WHAT YOU NEED TO DO: Look for the line with "[0:37.37-0:37.97]" in the entries below, then extract that line and all lines after it exactly, with pictures left out.

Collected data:
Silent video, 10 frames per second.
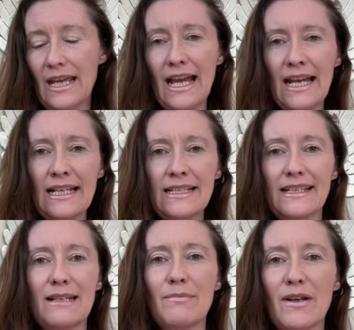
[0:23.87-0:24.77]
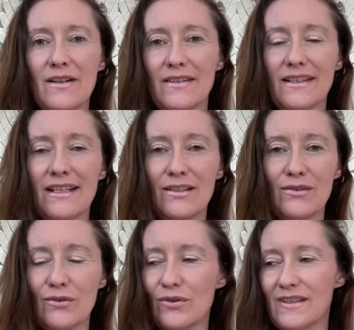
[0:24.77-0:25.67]
and in person in
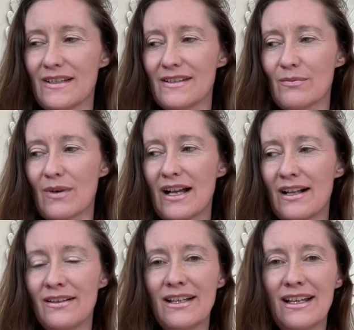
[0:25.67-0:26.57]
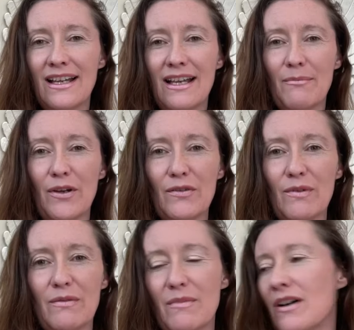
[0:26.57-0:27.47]
Dorset as well, both
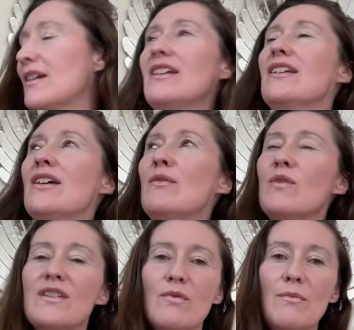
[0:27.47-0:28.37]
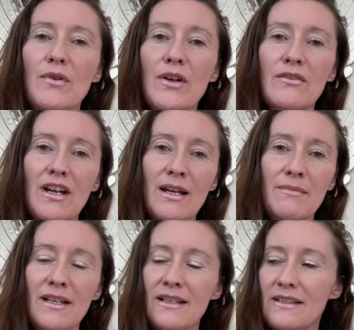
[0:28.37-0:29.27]
with my one-to-one
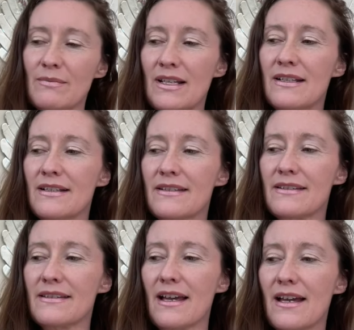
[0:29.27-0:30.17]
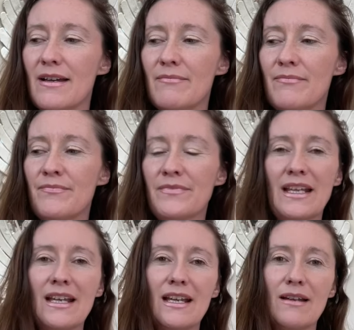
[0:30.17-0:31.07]
program as well as
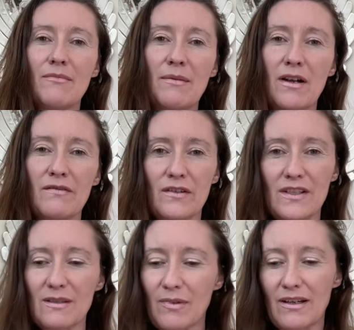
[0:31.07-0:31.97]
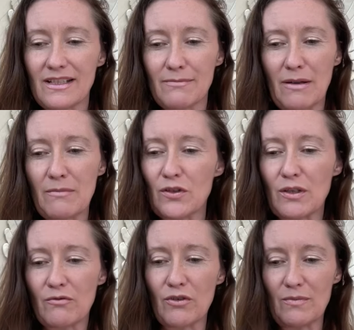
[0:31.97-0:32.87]
my mindfulness Pilates
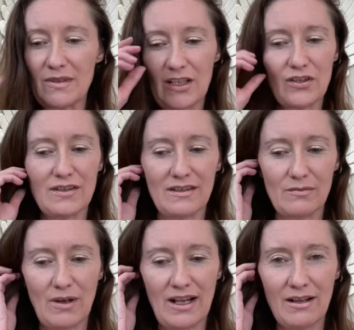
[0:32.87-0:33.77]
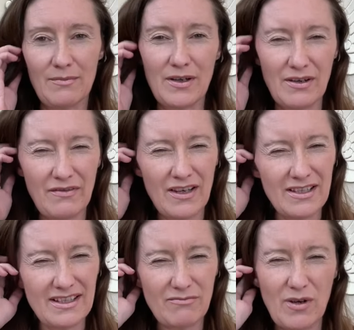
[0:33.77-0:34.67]
membership group sessions as well. But I find
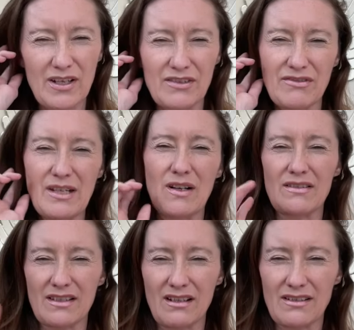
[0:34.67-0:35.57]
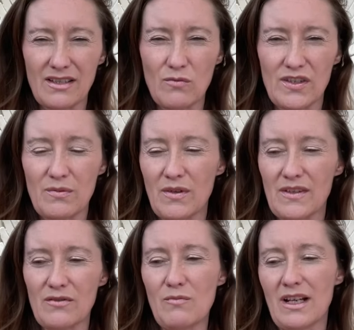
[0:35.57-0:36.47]
it works really well starting one-to-one,
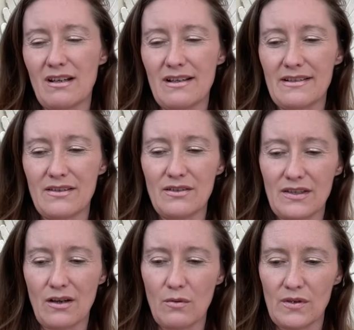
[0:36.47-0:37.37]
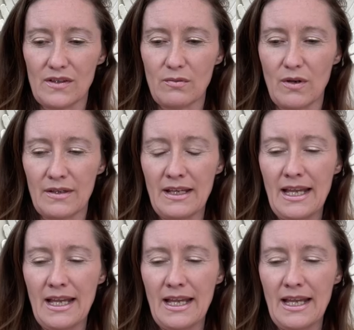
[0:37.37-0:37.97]
so all my clients do start one-to-one.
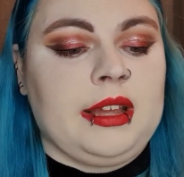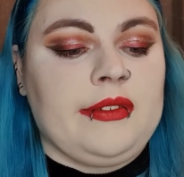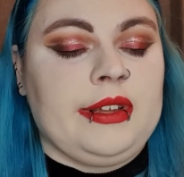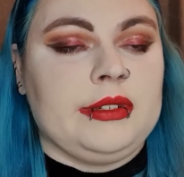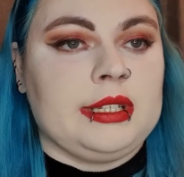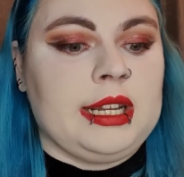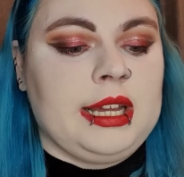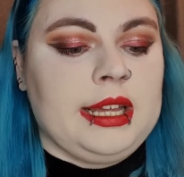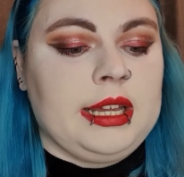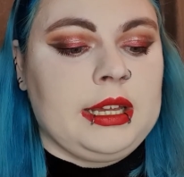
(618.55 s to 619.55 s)
it feels
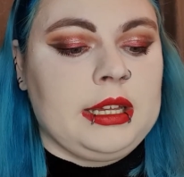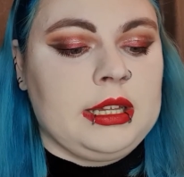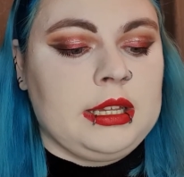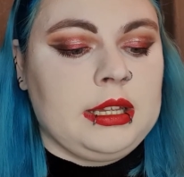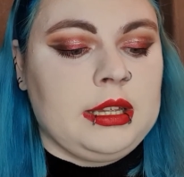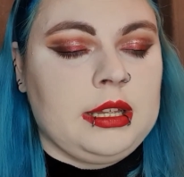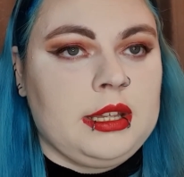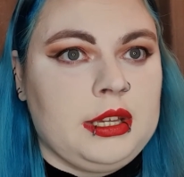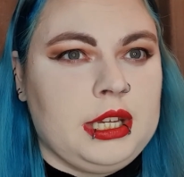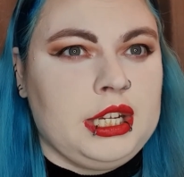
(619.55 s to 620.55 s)
like
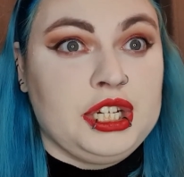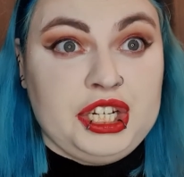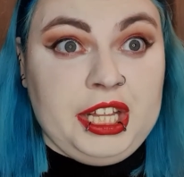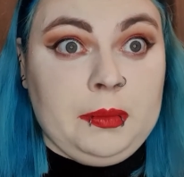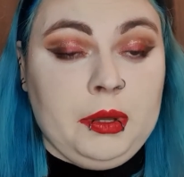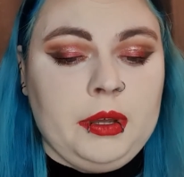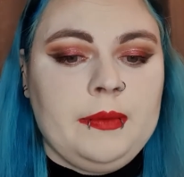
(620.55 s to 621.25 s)
shea butter.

THE ANSWER:
[0:37.37-0:37.97]
so all my clients do start one-to-one.
(618.55 s to 619.55 s)
it feels
(619.55 s to 620.55 s)
like
(620.55 s to 621.25 s)
shea butter.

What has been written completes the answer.